━━━━━ Listed entries

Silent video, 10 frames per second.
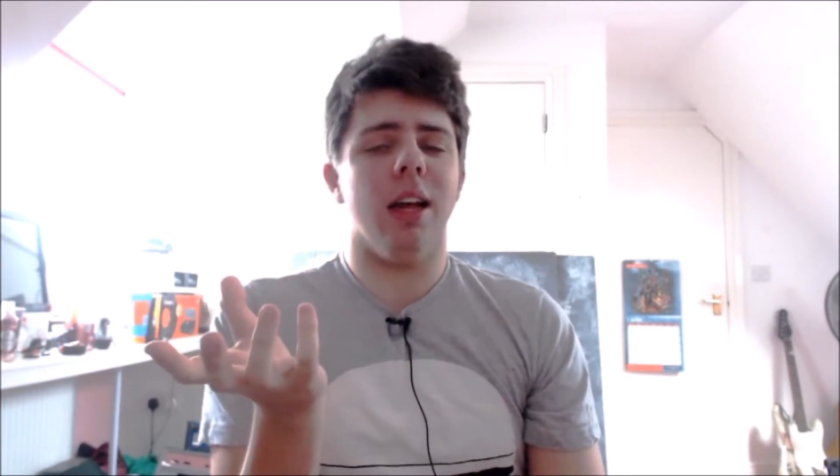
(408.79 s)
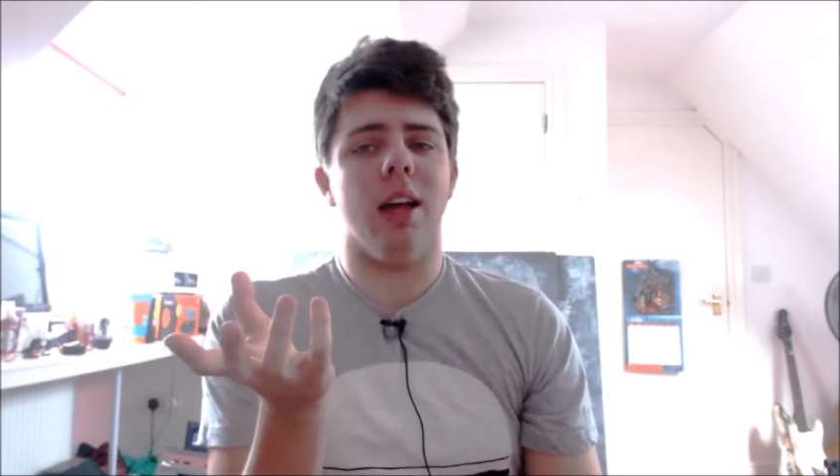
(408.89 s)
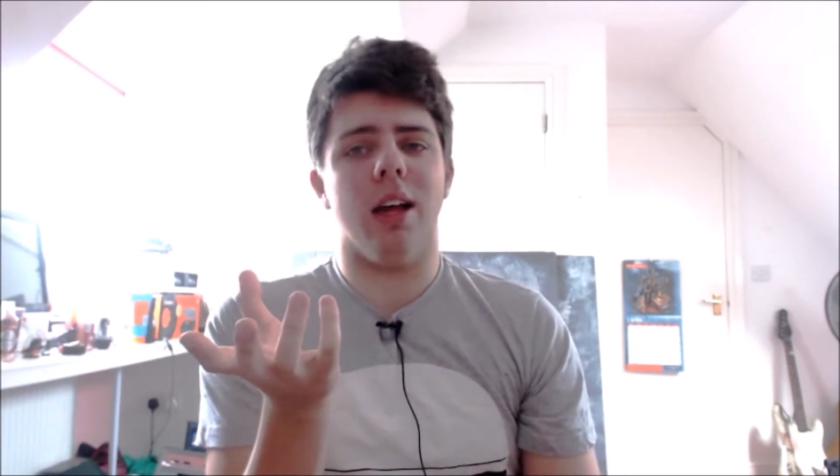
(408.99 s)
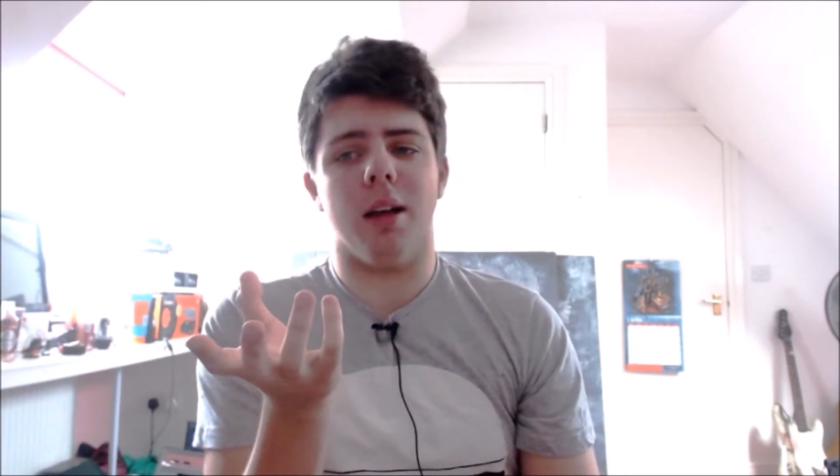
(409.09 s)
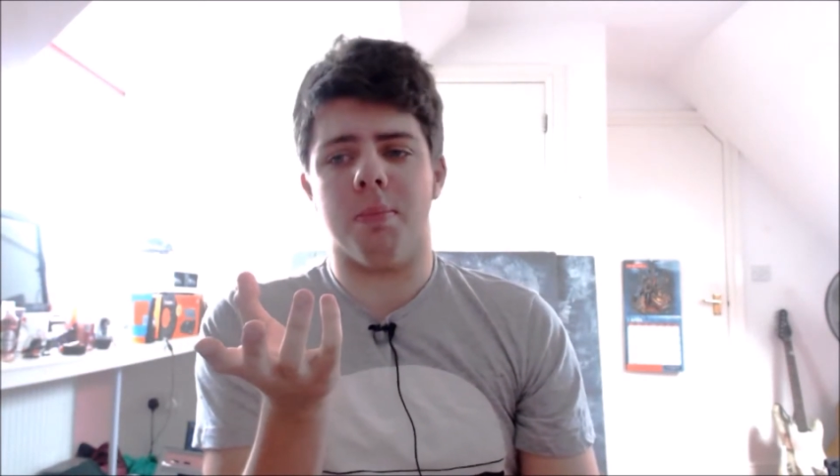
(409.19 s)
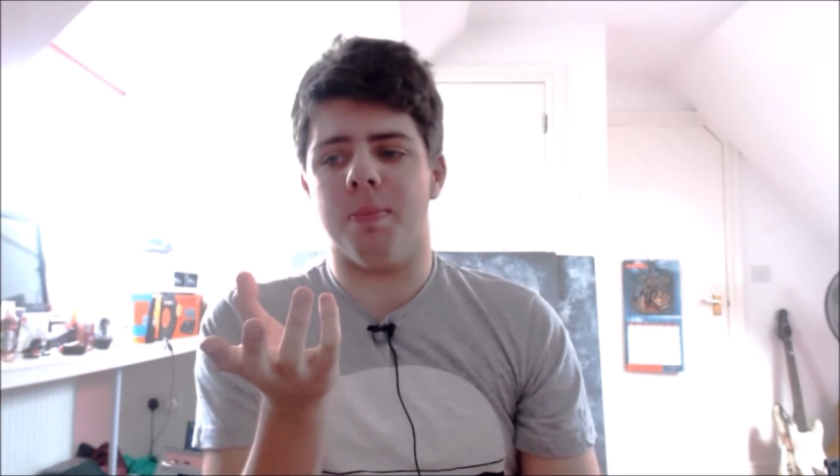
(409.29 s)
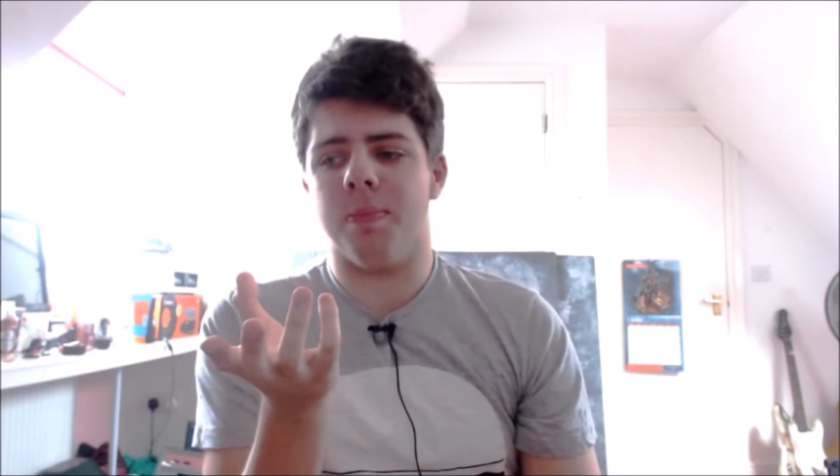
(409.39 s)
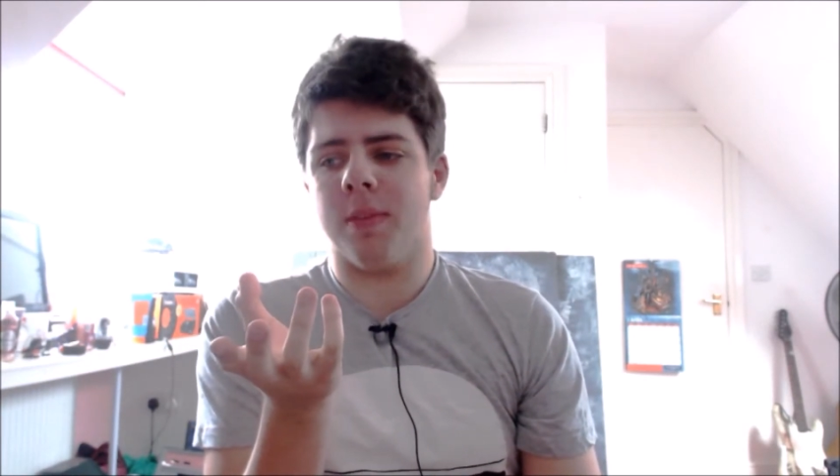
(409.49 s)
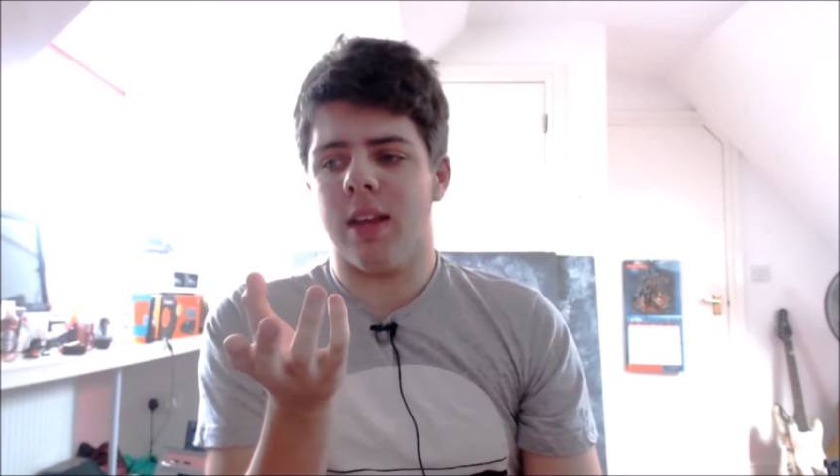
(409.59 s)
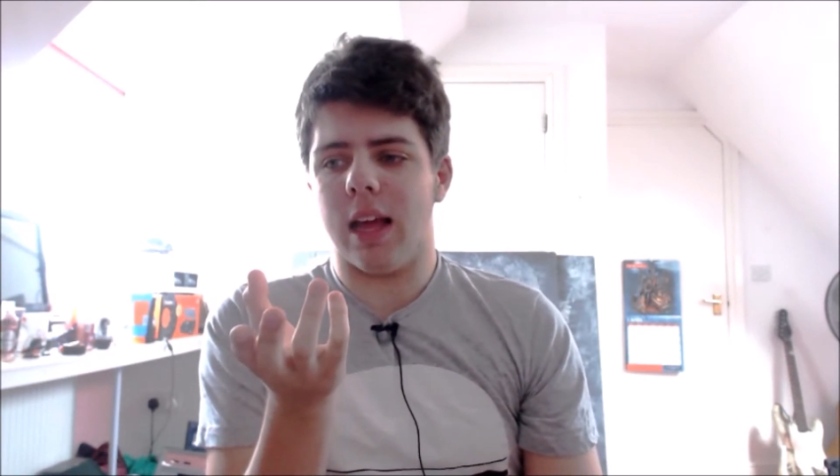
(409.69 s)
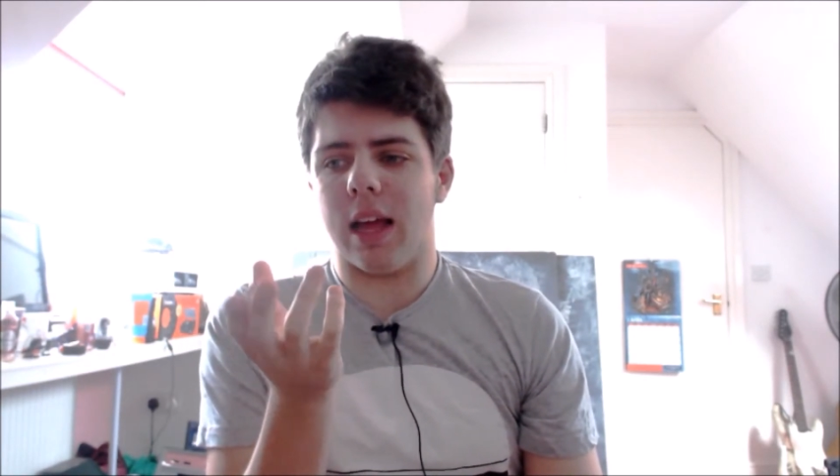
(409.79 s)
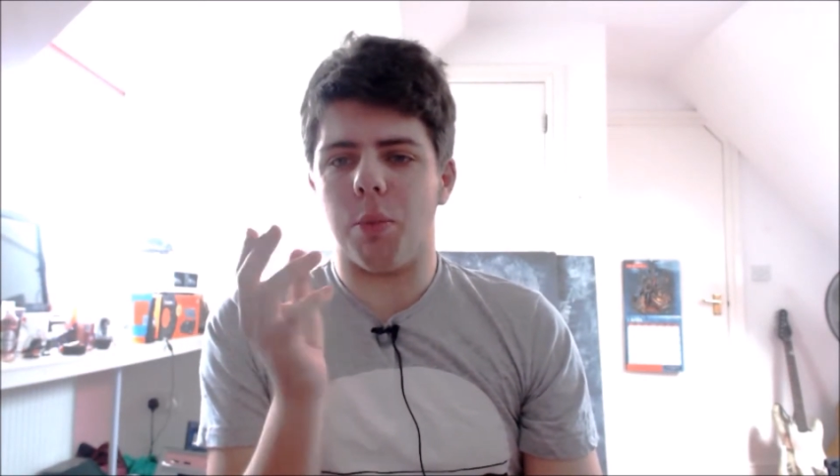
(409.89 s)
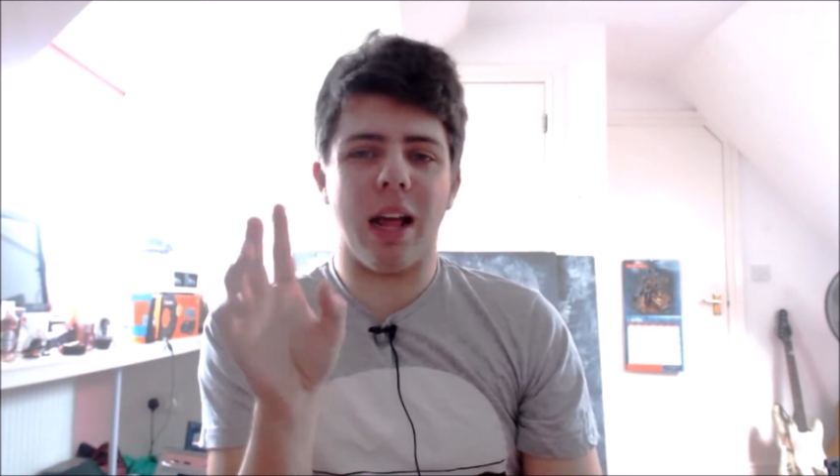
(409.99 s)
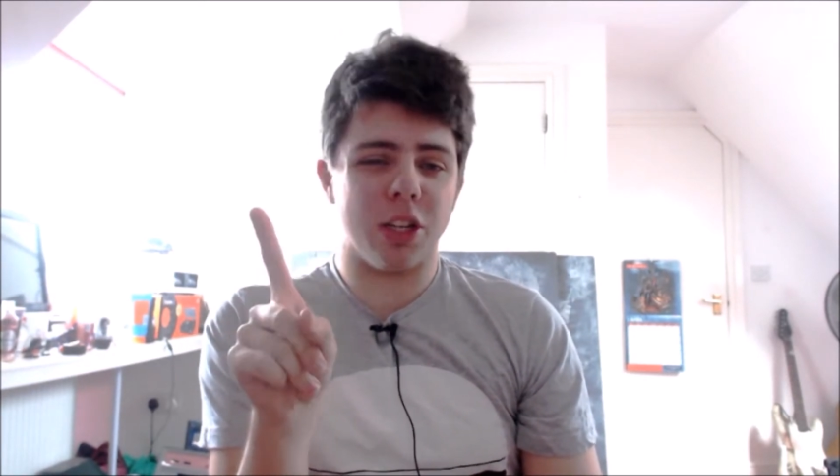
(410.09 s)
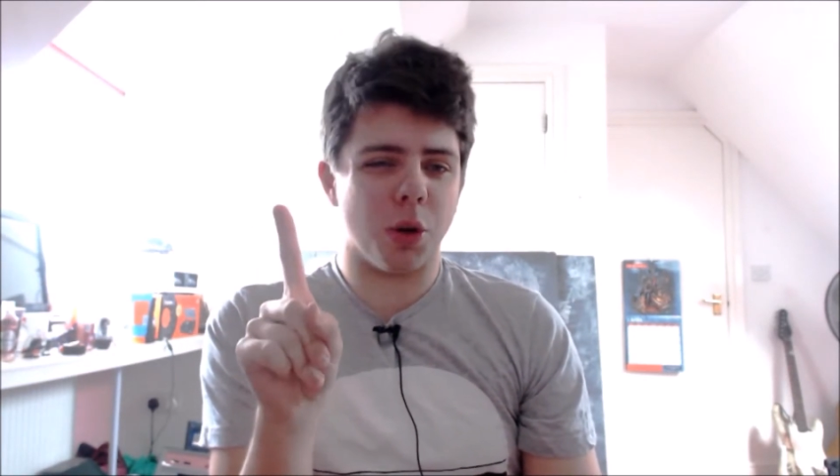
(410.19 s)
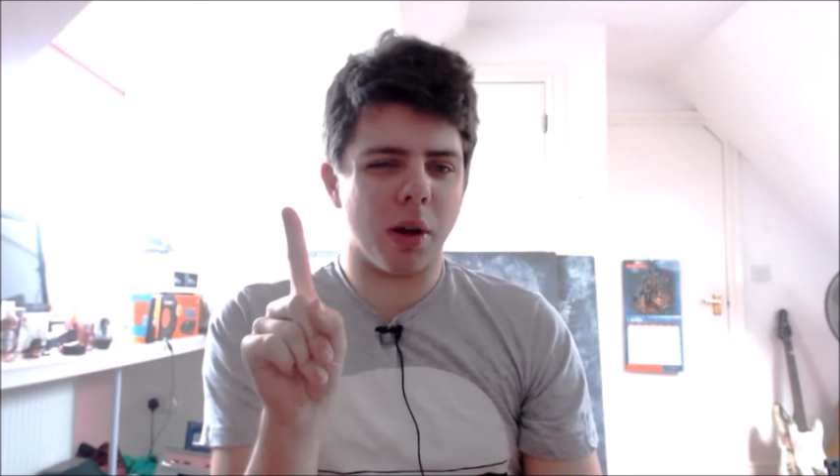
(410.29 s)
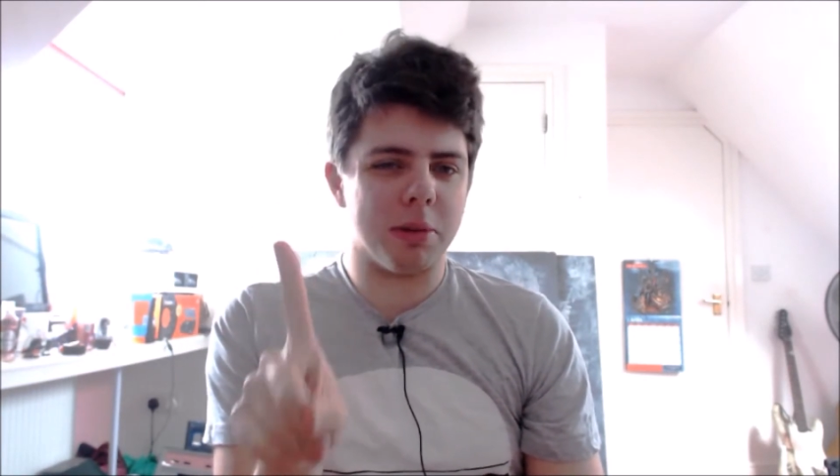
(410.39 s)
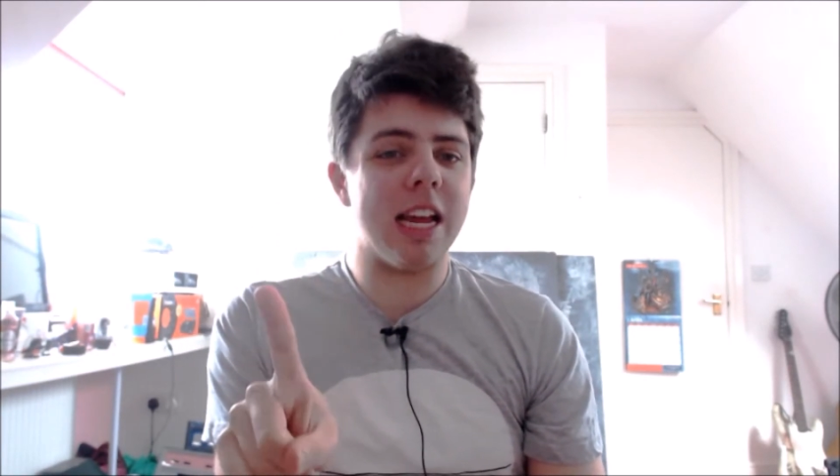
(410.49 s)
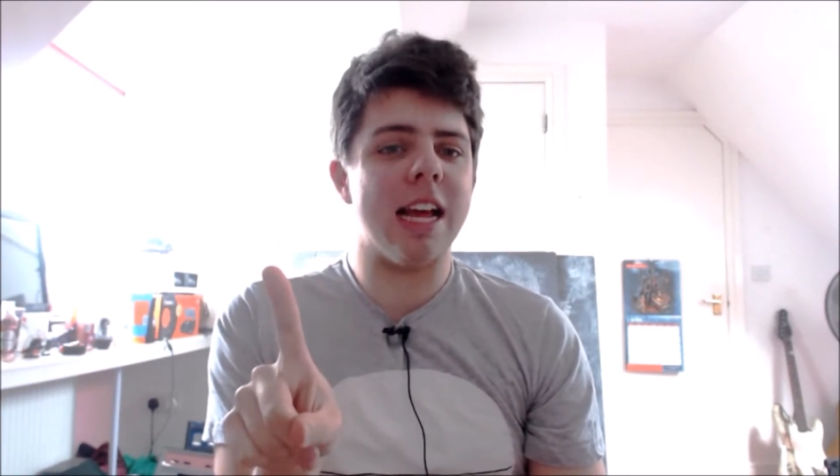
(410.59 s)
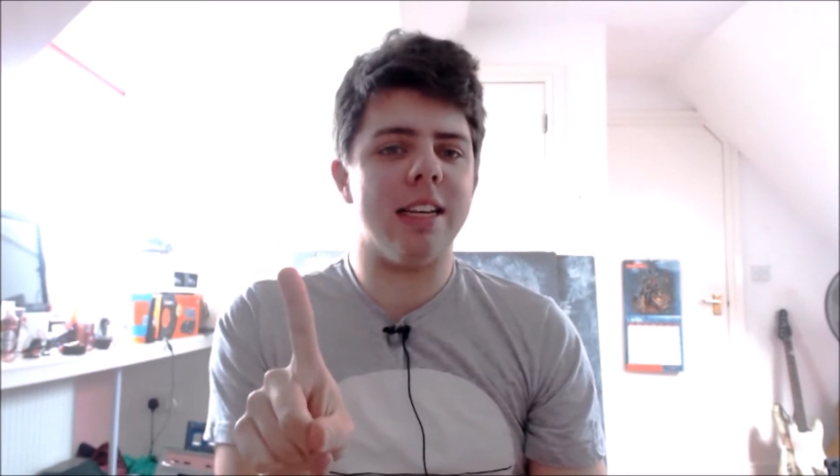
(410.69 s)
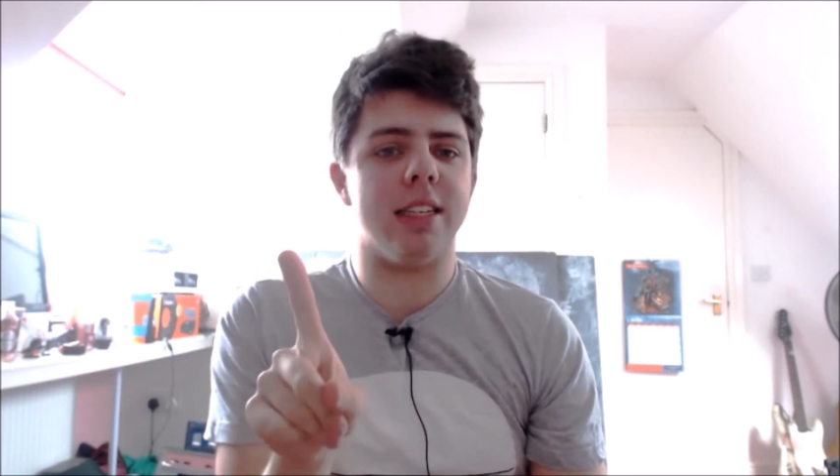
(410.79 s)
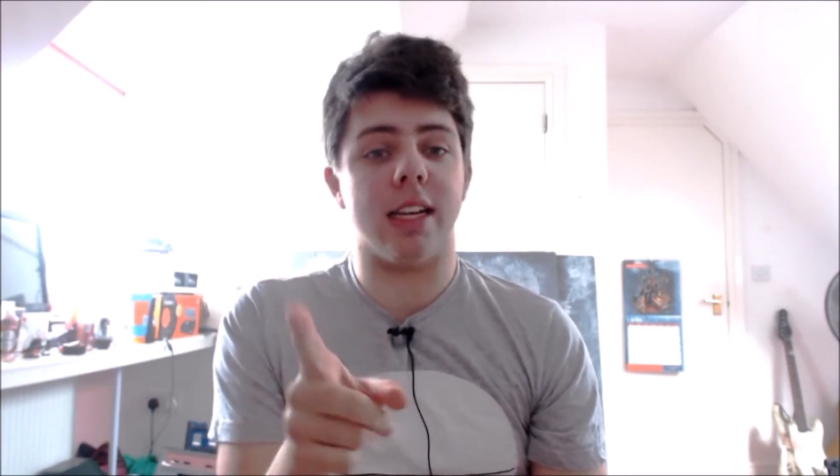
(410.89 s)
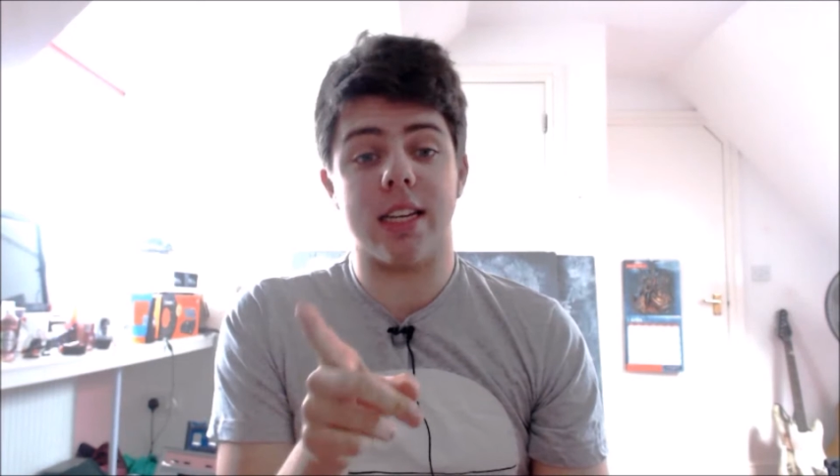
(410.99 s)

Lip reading: Well, actually I woke up at 10 to 6.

━━━━━━━━━━

▶ Activity
Reproduce each line above precisely, with no pictures.

▶ Answer to the exercise
Silent video, 10 frames per second.
(408.79 s)
(408.89 s)
(408.99 s)
(409.09 s)
(409.19 s)
(409.29 s)
(409.39 s)
(409.49 s)
(409.59 s)
(409.69 s)
(409.79 s)
(409.89 s)
(409.99 s)
(410.09 s)
(410.19 s)
(410.29 s)
(410.39 s)
(410.49 s)
(410.59 s)
(410.69 s)
(410.79 s)
(410.89 s)
(410.99 s)

Lip reading: Well, actually I woke up at 10 to 6.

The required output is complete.